● Instructions to follow: Copy everything in the records, character for character, except images.

● Material for the task:

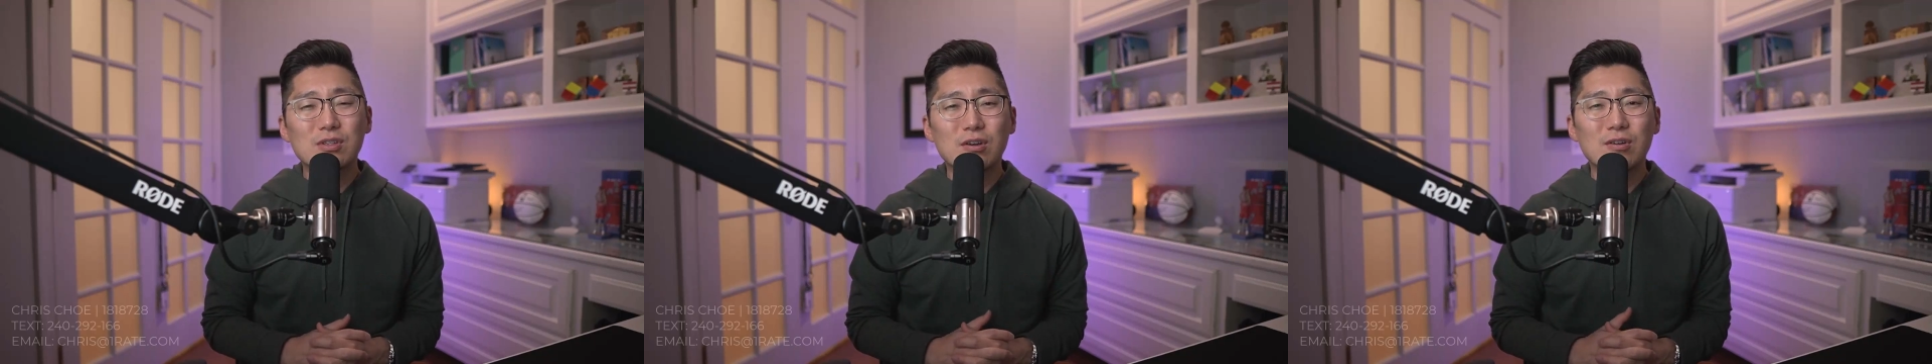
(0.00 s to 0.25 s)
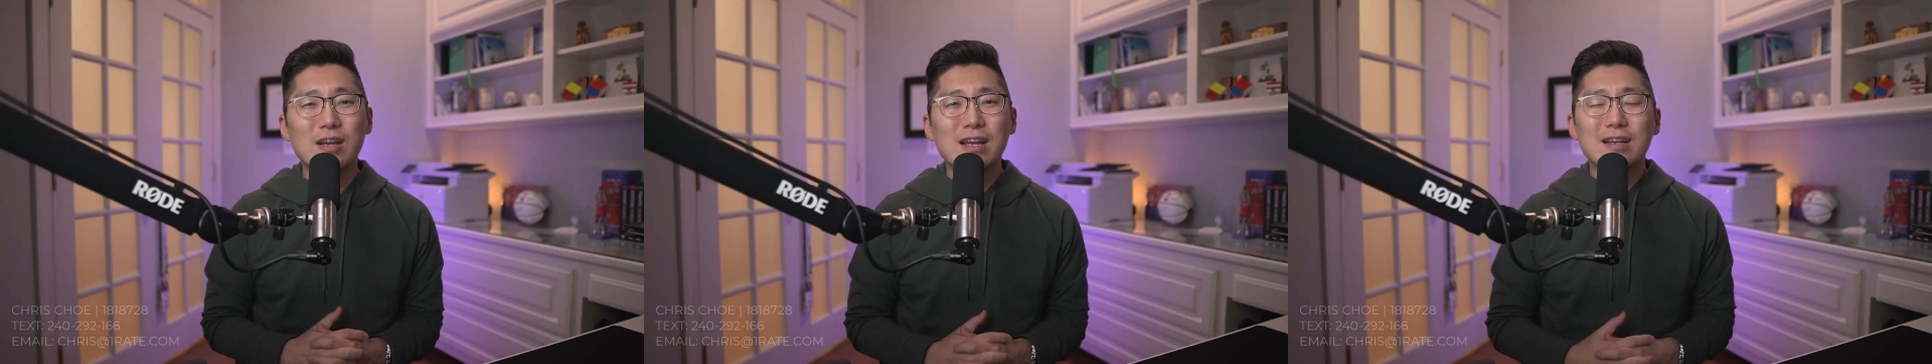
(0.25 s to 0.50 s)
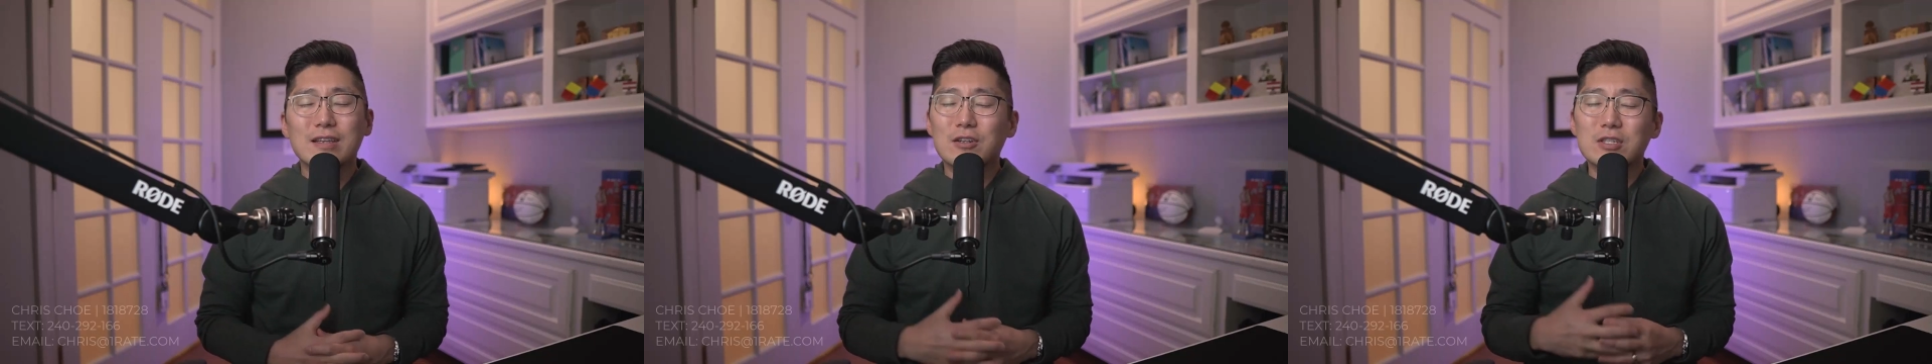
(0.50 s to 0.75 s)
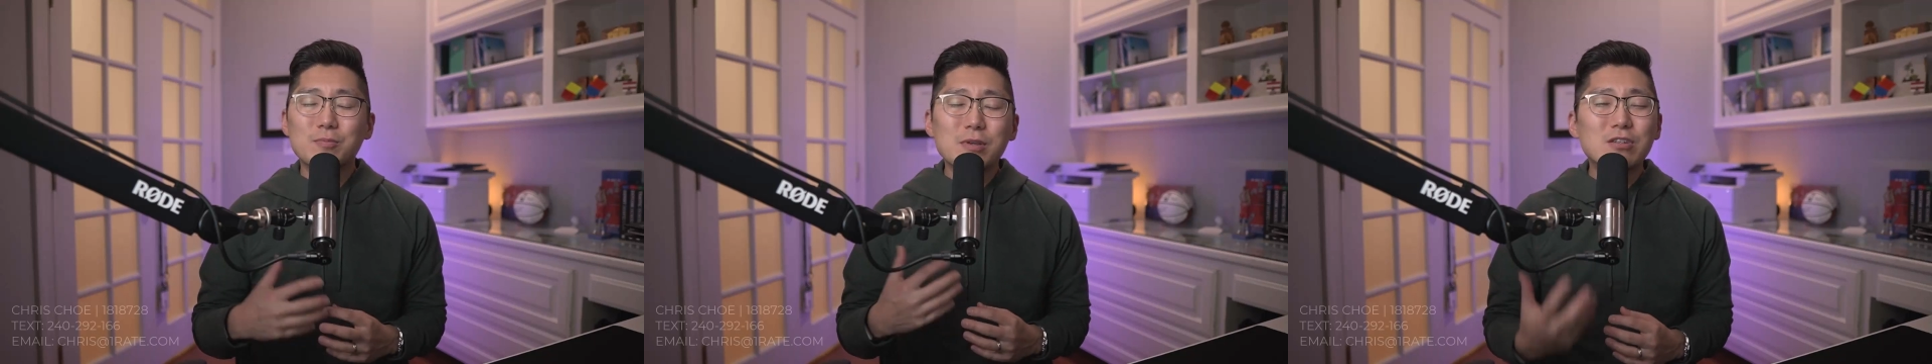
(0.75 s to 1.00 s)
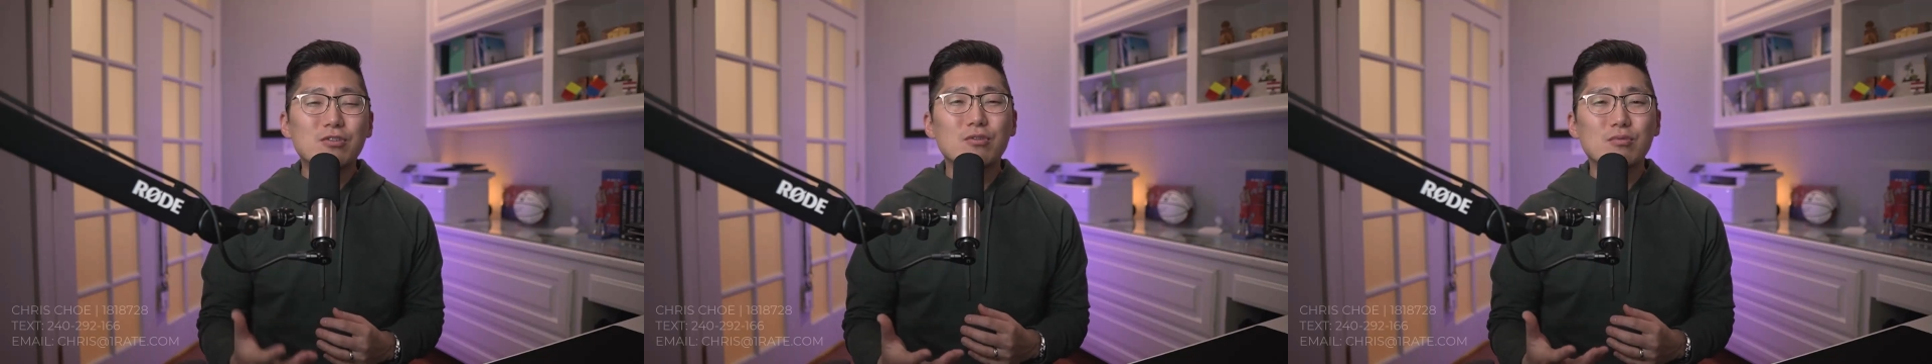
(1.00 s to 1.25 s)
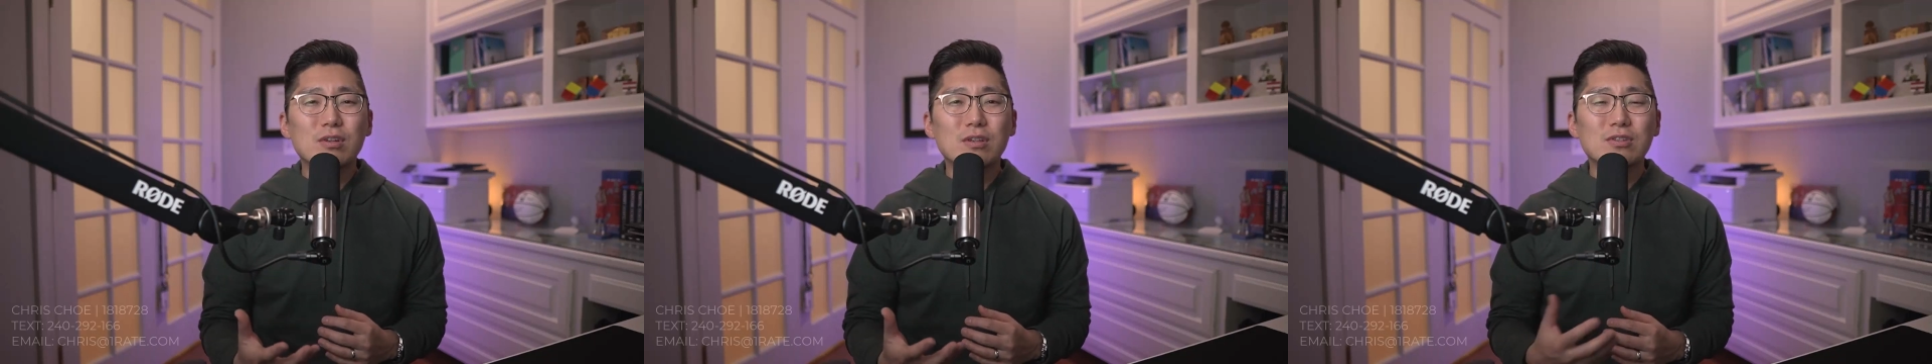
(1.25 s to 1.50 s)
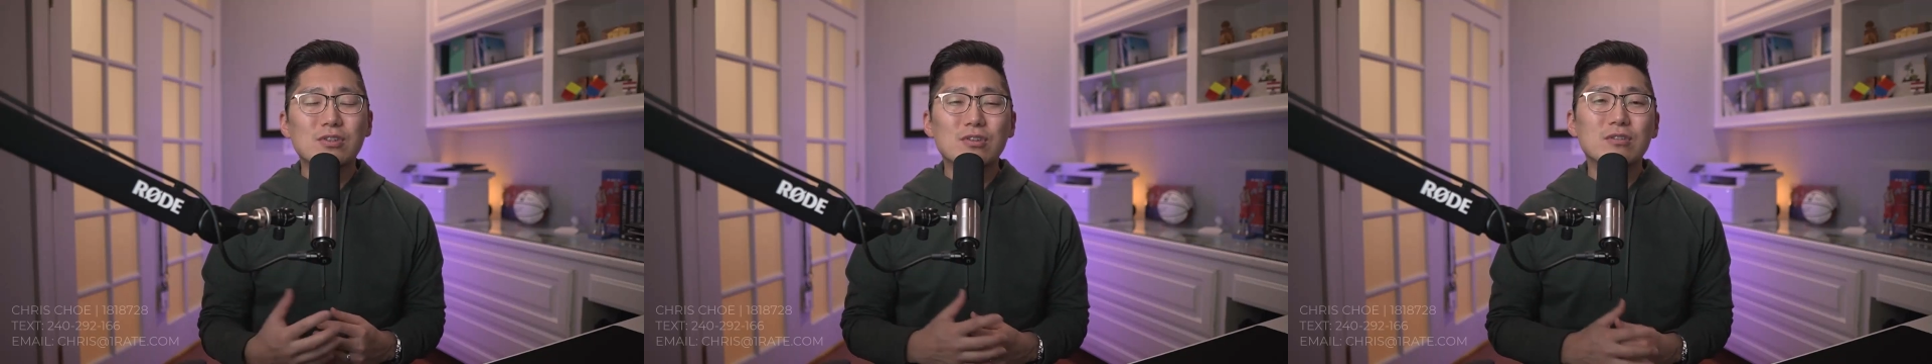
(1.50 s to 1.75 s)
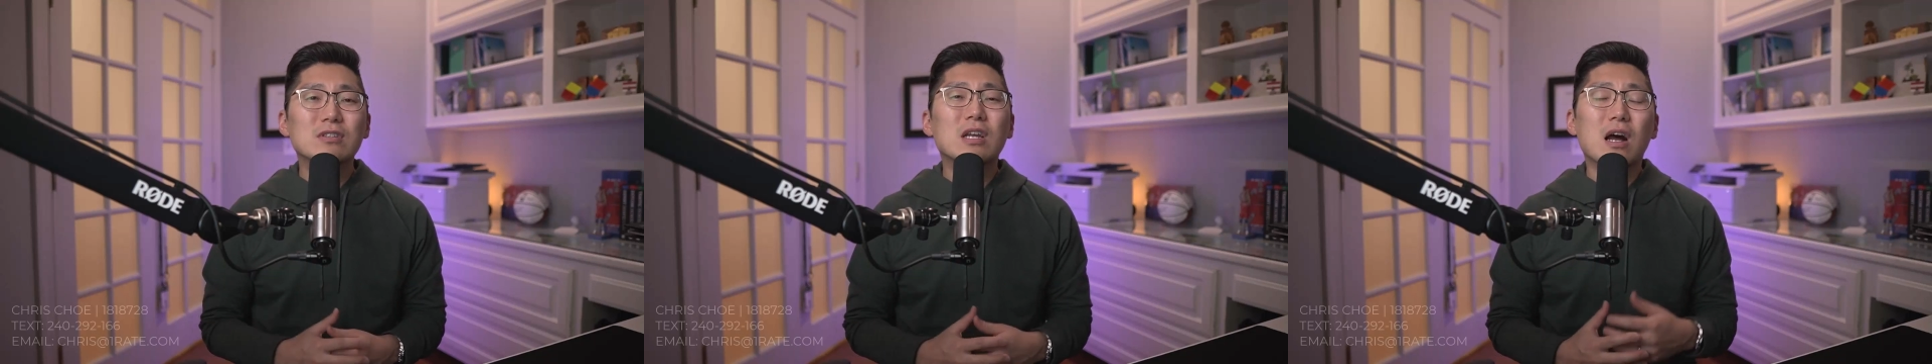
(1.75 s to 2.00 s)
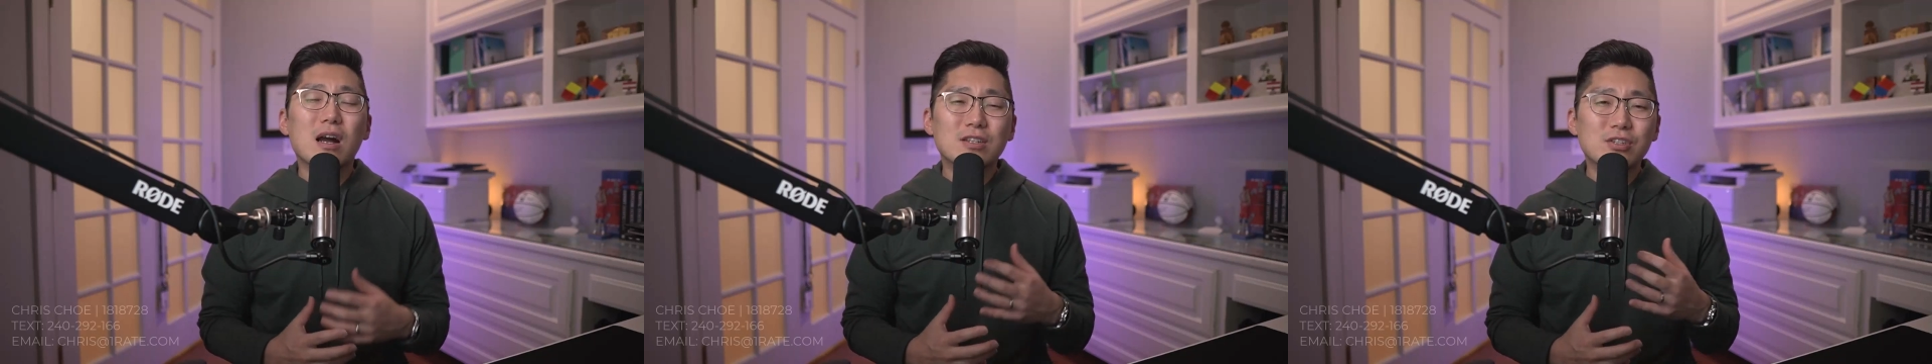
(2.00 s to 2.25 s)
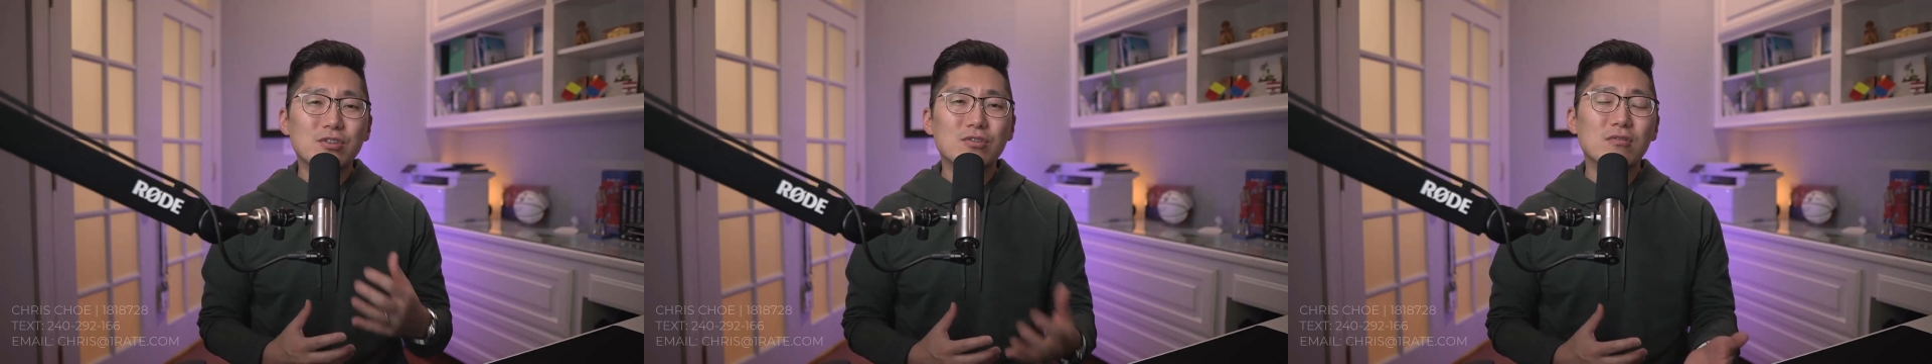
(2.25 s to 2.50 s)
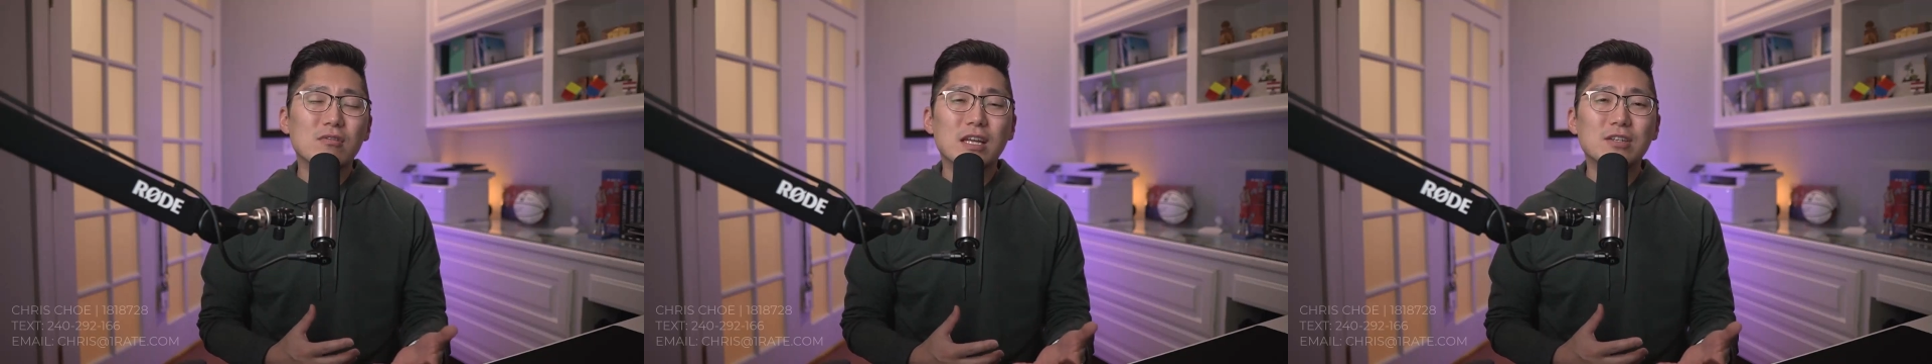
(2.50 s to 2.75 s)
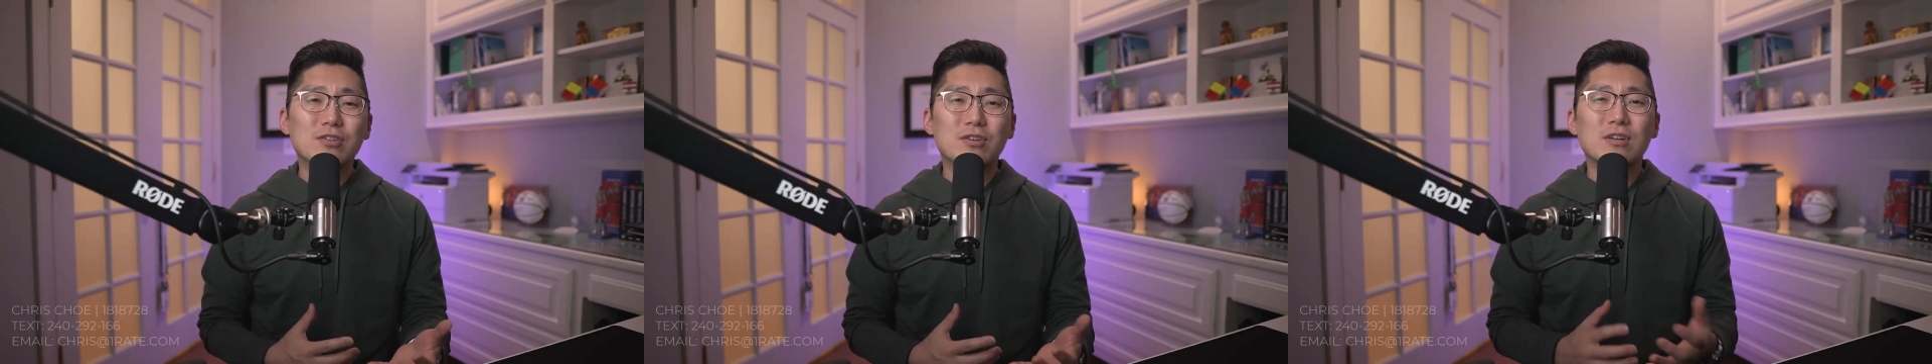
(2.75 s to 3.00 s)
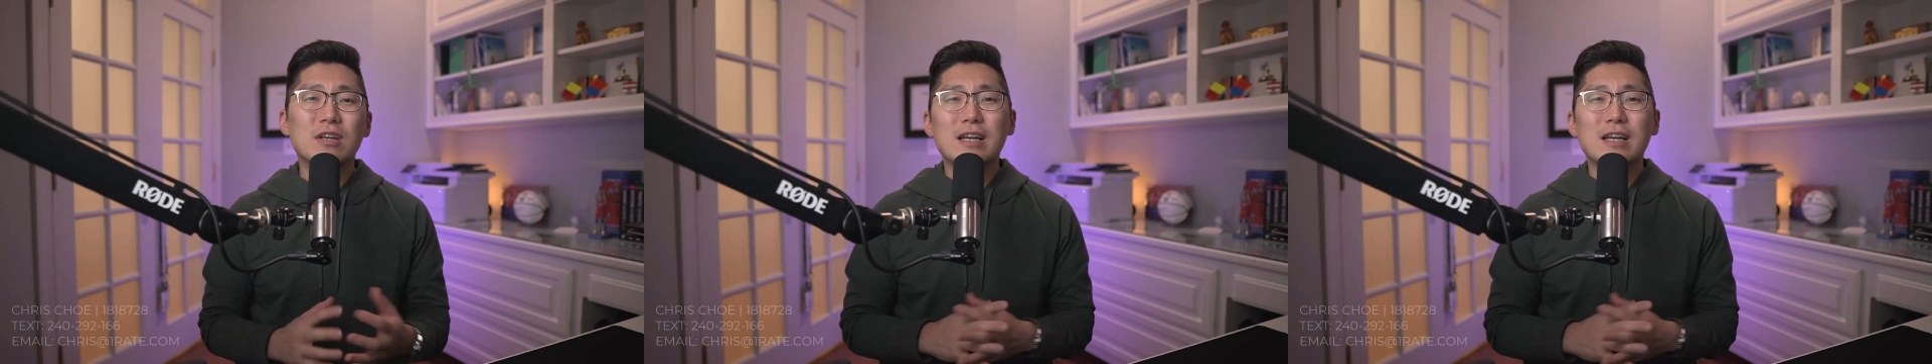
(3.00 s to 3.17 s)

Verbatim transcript: So, you know, speak to your realtor, talk to your lender,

● Answer:
(0.00 s to 0.25 s)
(0.25 s to 0.50 s)
(0.50 s to 0.75 s)
(0.75 s to 1.00 s)
(1.00 s to 1.25 s)
(1.25 s to 1.50 s)
(1.50 s to 1.75 s)
(1.75 s to 2.00 s)
(2.00 s to 2.25 s)
(2.25 s to 2.50 s)
(2.50 s to 2.75 s)
(2.75 s to 3.00 s)
(3.00 s to 3.17 s)

Verbatim transcript: So, you know, speak to your realtor, talk to your lender,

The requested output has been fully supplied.